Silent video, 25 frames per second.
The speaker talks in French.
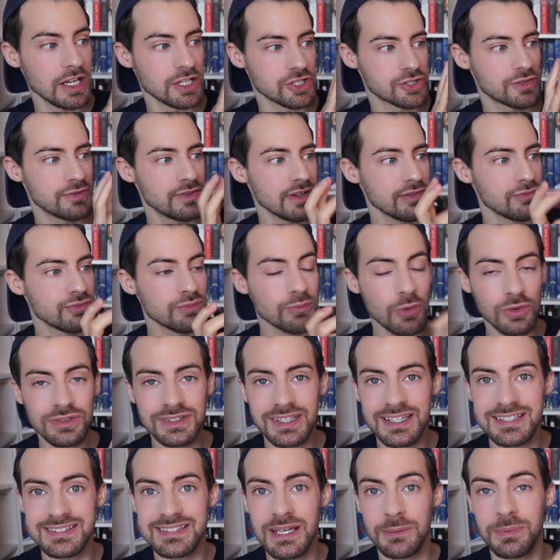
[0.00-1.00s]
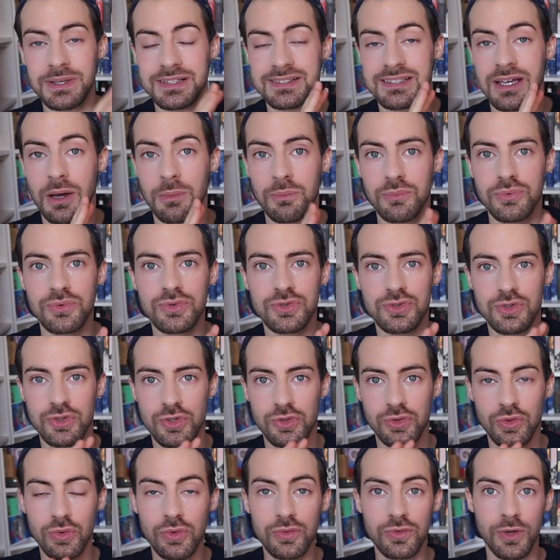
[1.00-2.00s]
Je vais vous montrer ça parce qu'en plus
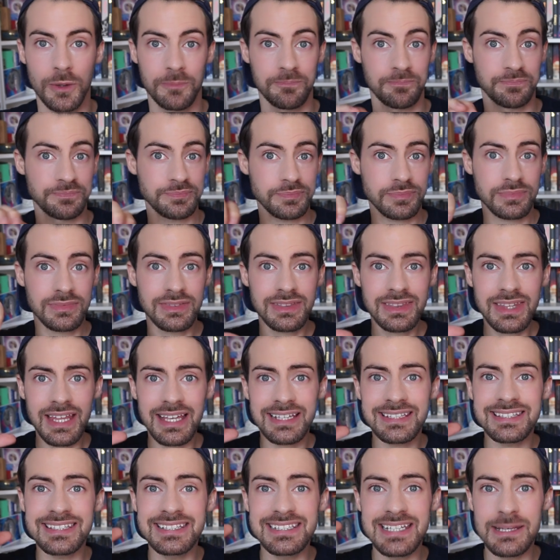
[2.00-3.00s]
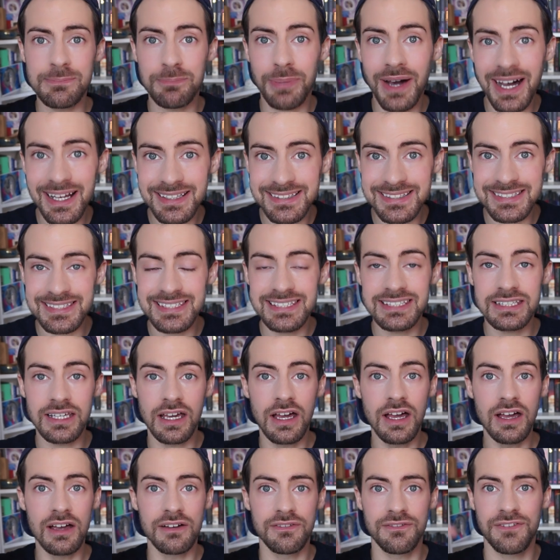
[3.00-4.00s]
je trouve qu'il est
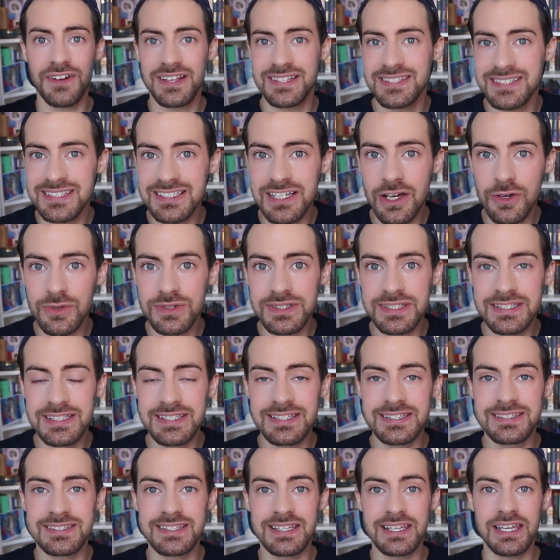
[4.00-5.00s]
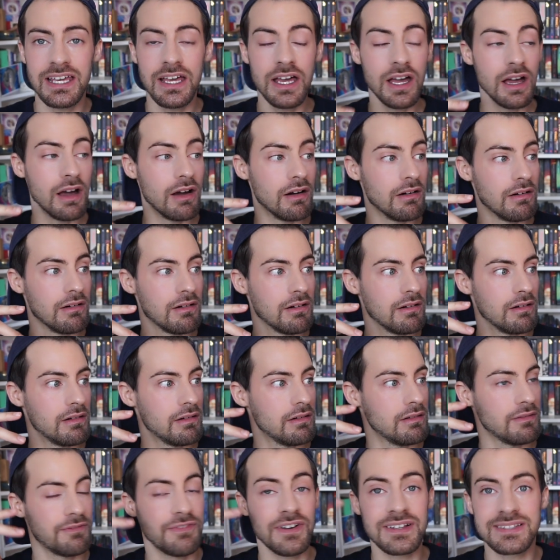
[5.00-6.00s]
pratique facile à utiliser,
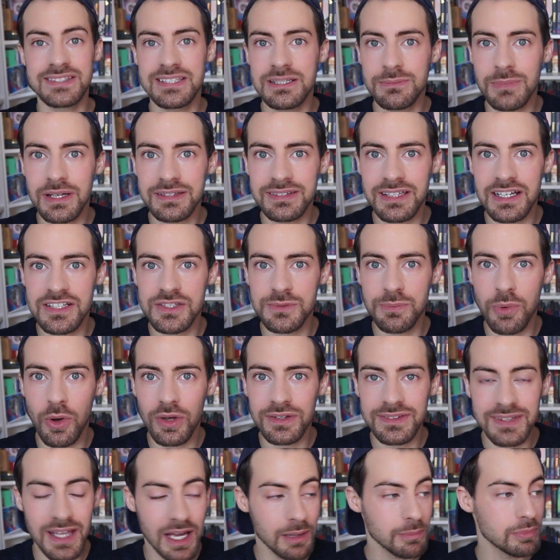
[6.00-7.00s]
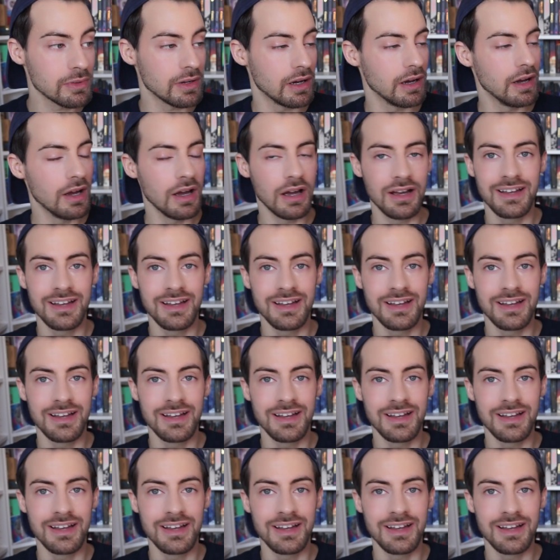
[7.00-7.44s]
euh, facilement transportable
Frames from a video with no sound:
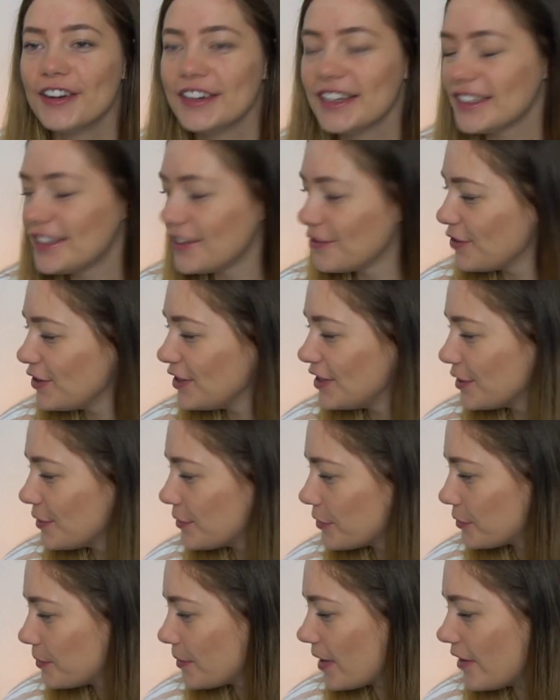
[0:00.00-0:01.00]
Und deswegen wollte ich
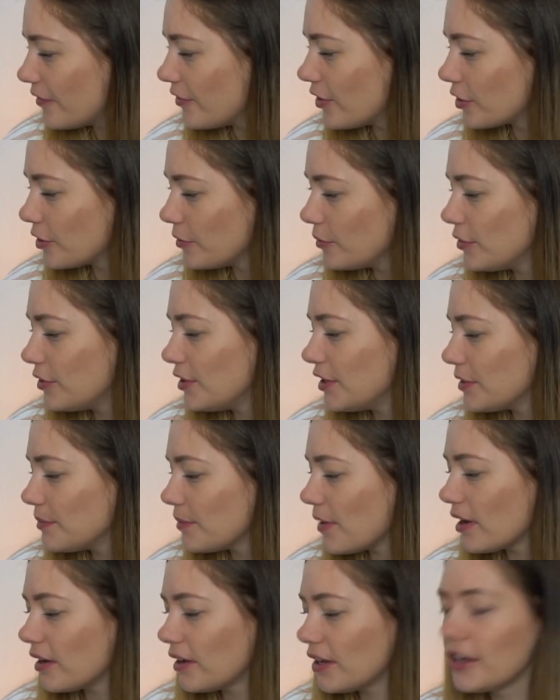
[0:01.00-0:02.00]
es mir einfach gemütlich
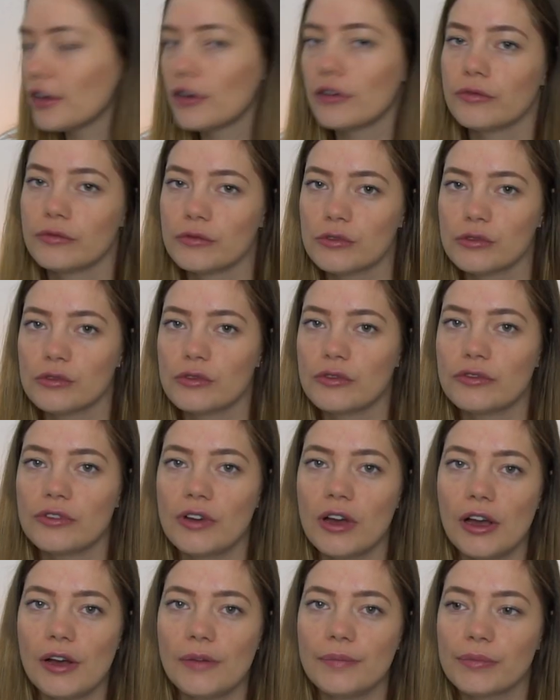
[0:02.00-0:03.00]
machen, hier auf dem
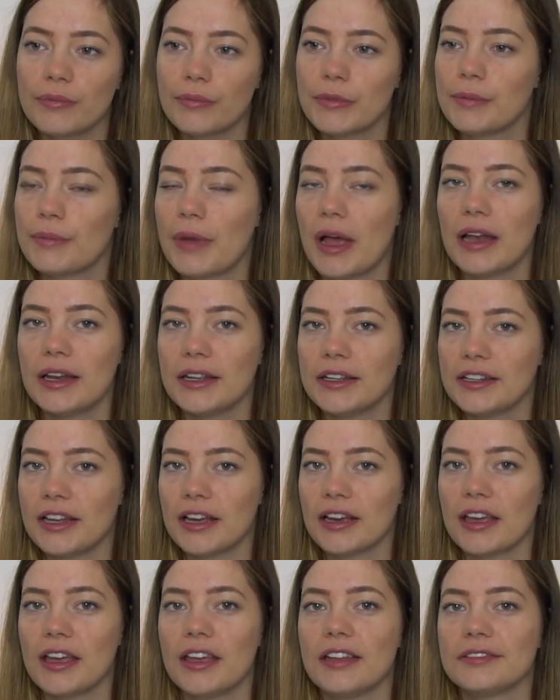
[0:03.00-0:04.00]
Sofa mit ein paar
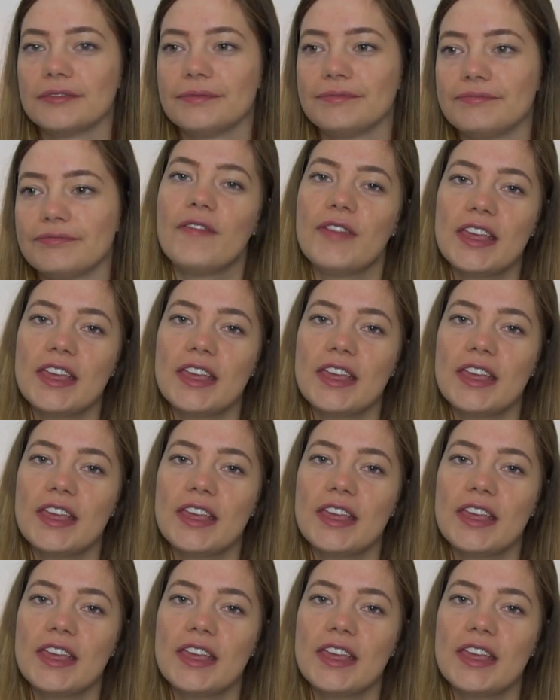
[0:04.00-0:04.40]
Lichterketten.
__________________________________________________
● **Instructions to follow**:
Begin the copy at the line containing "[0.00-1.00s]" and end it at the final line of the material above, reproducing each line exactly and omitting pictures.

● **Answer to this problem**:
[0.00-1.00s]
[1.00-2.00s]
Je vais vous montrer ça parce qu'en plus
[2.00-3.00s]
[3.00-4.00s]
je trouve qu'il est
[4.00-5.00s]
[5.00-6.00s]
pratique facile à utiliser,
[6.00-7.00s]
[7.00-7.44s]
euh, facilement transportable
Frames from a video with no sound:
[0:00.00-0:01.00]
Und deswegen wollte ich
[0:01.00-0:02.00]
es mir einfach gemütlich
[0:02.00-0:03.00]
machen, hier auf dem
[0:03.00-0:04.00]
Sofa mit ein paar
[0:04.00-0:04.40]
Lichterketten.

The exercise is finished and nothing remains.